:: Exercise data ::
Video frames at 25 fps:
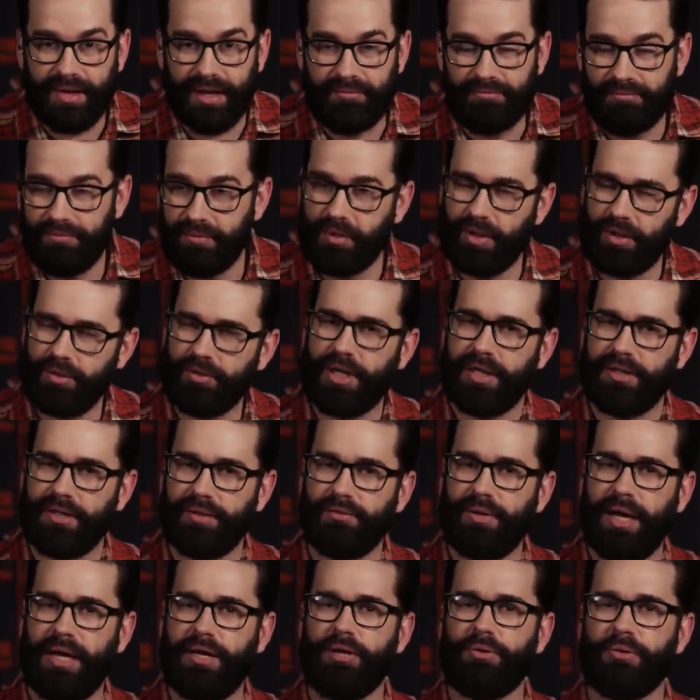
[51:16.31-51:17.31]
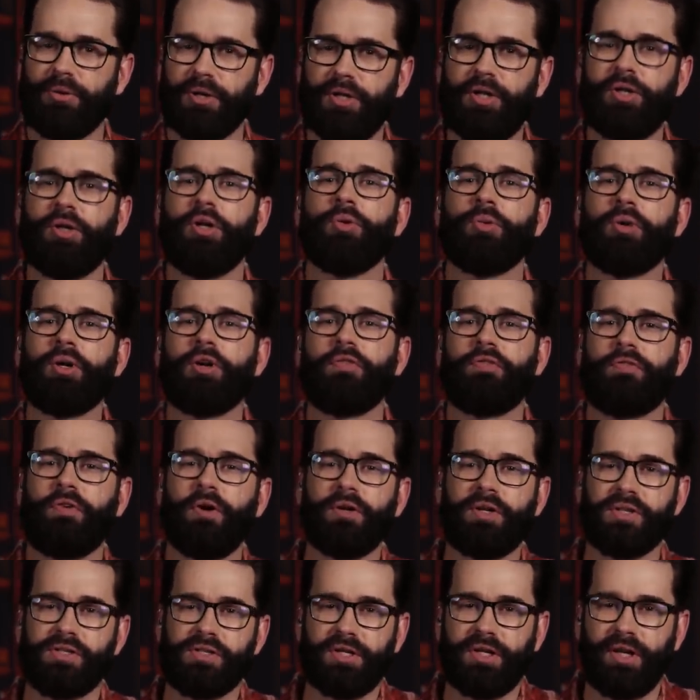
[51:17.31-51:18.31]
And okay, I know what we're going to do. We're going to
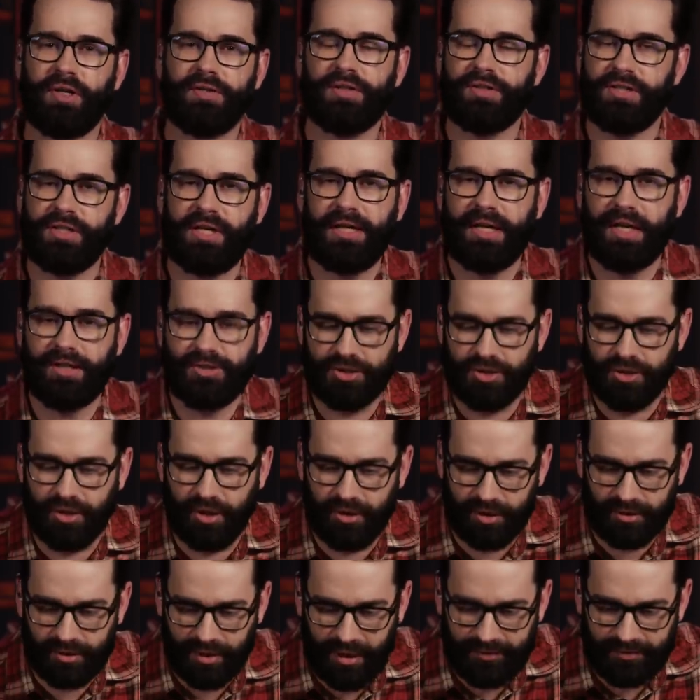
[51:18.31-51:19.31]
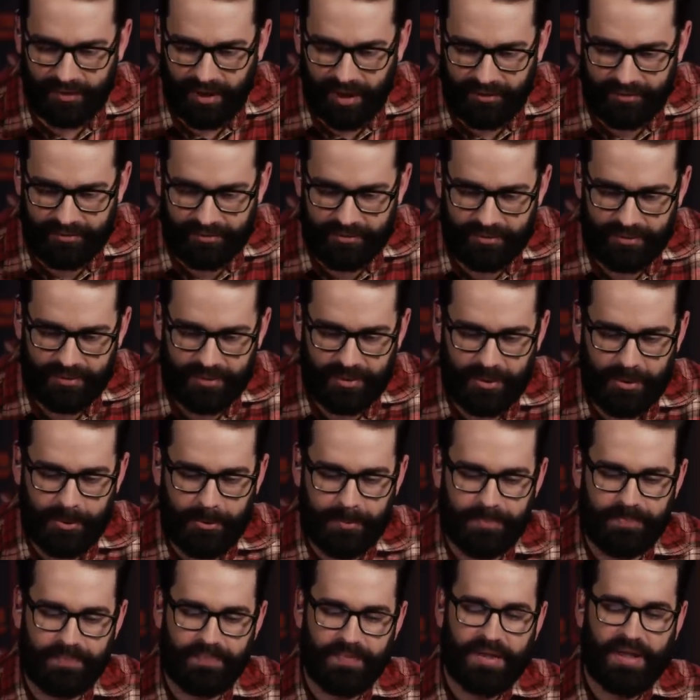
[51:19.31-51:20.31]
focus it on the teenage girl and her love life.
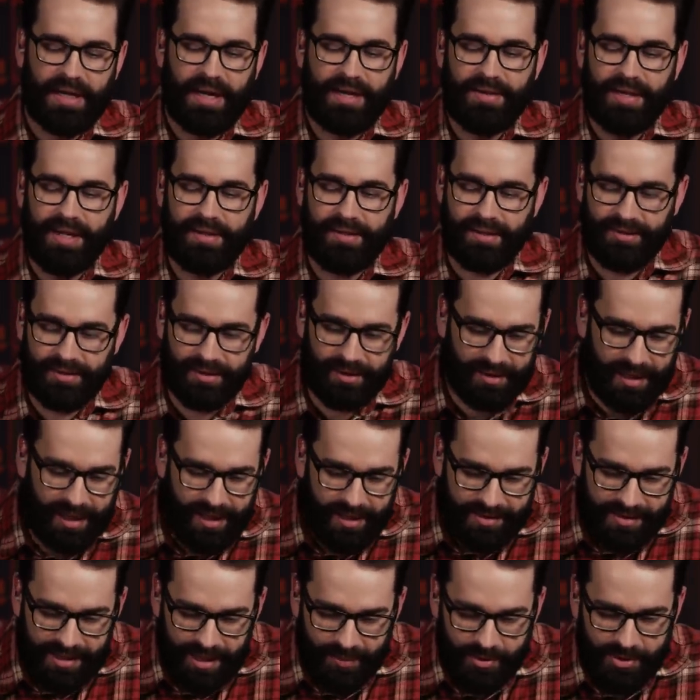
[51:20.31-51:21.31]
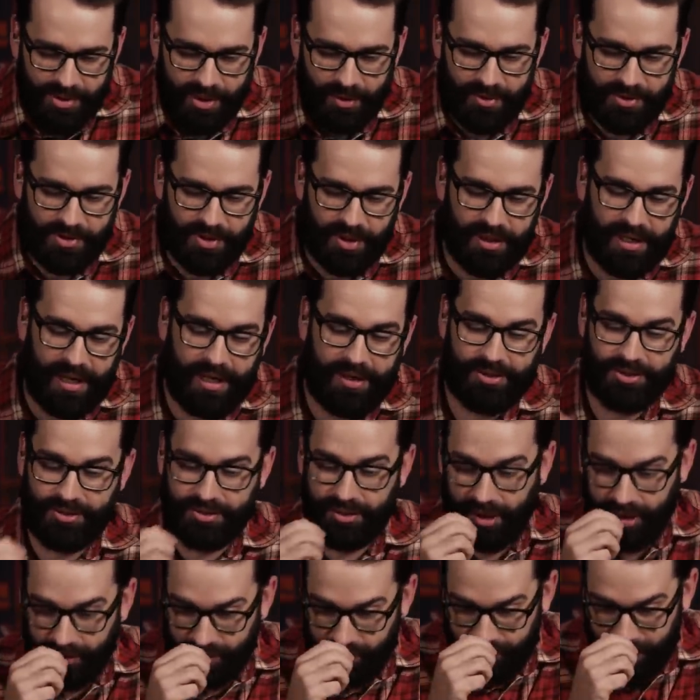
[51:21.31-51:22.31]
And then the latest episode was the last
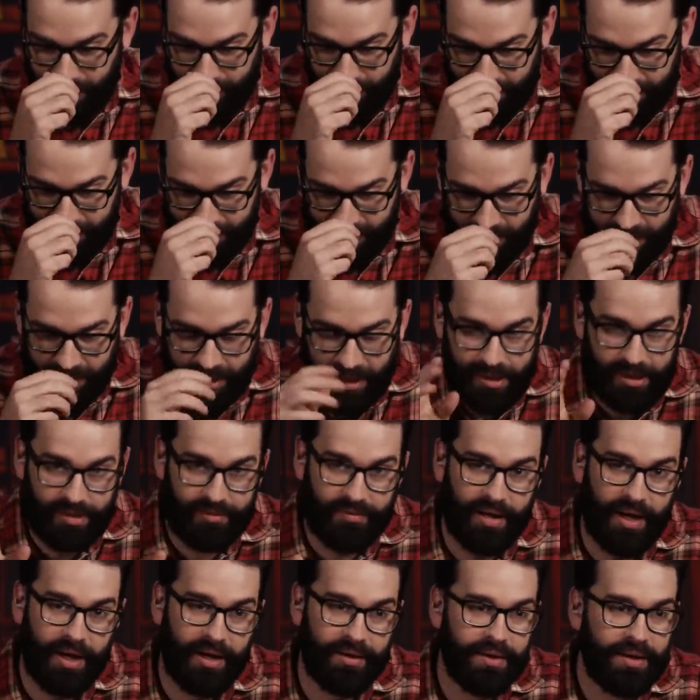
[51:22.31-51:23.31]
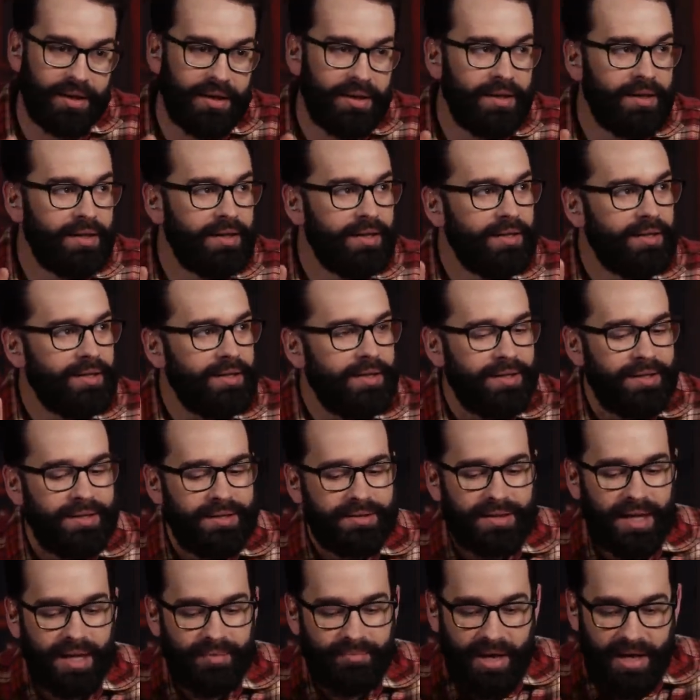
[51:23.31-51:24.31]
straw for me because the caravan,
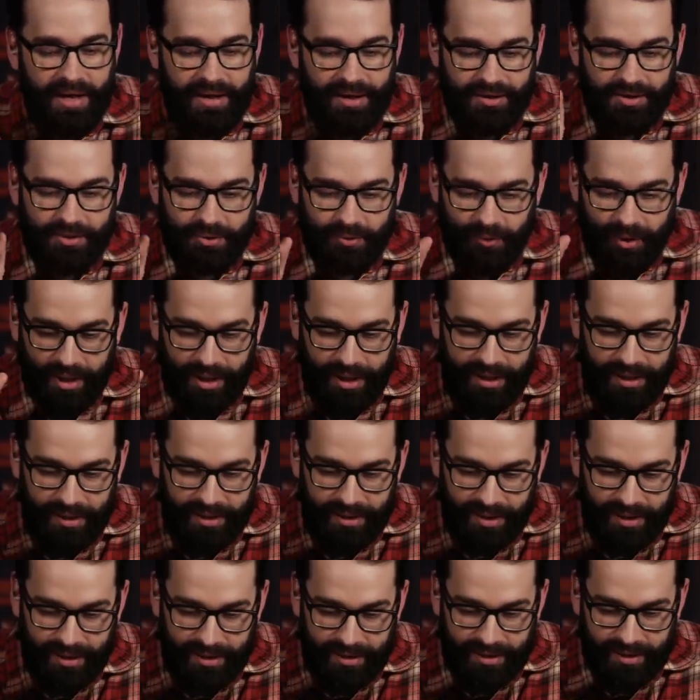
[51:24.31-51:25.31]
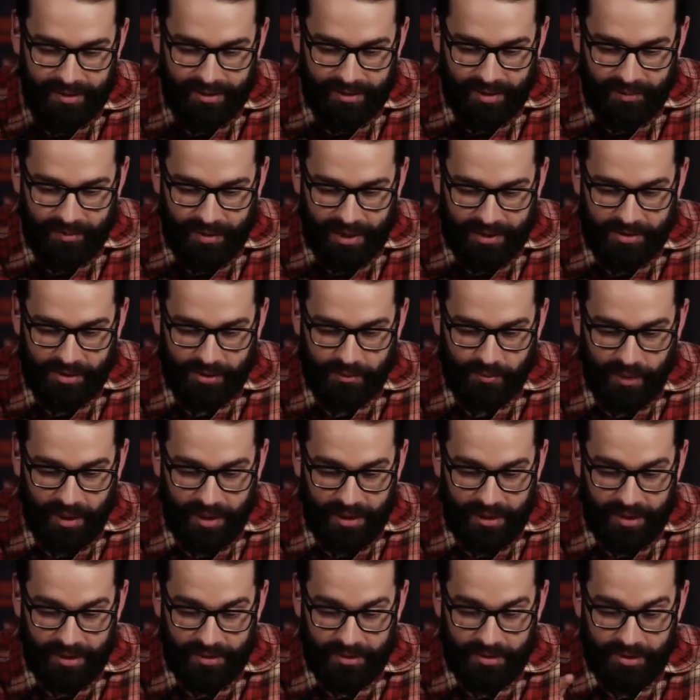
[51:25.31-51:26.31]
they make its way, uh, it, makes its
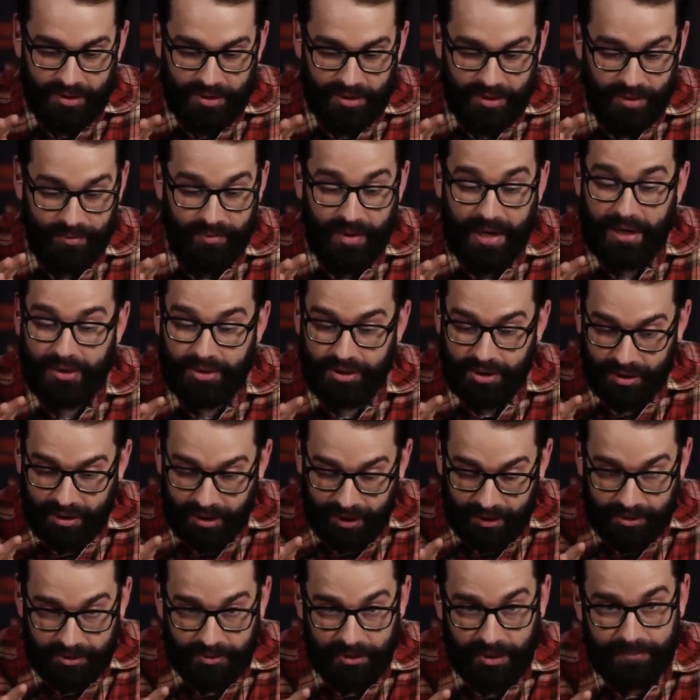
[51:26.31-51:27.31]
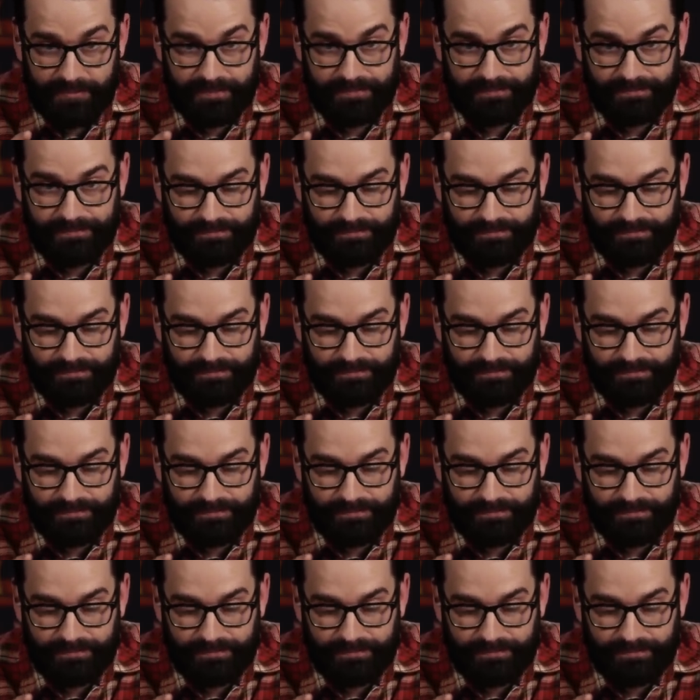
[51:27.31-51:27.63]
way into Comanche country.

:: Action item ::
Each of the entries above must be output exactly, with none of the pictures.

:: Answer to this exercise ::
Video frames at 25 fps:
[51:16.31-51:17.31]
[51:17.31-51:18.31]
And okay, I know what we're going to do. We're going to
[51:18.31-51:19.31]
[51:19.31-51:20.31]
focus it on the teenage girl and her love life.
[51:20.31-51:21.31]
[51:21.31-51:22.31]
And then the latest episode was the last
[51:22.31-51:23.31]
[51:23.31-51:24.31]
straw for me because the caravan,
[51:24.31-51:25.31]
[51:25.31-51:26.31]
they make its way, uh, it, makes its
[51:26.31-51:27.31]
[51:27.31-51:27.63]
way into Comanche country.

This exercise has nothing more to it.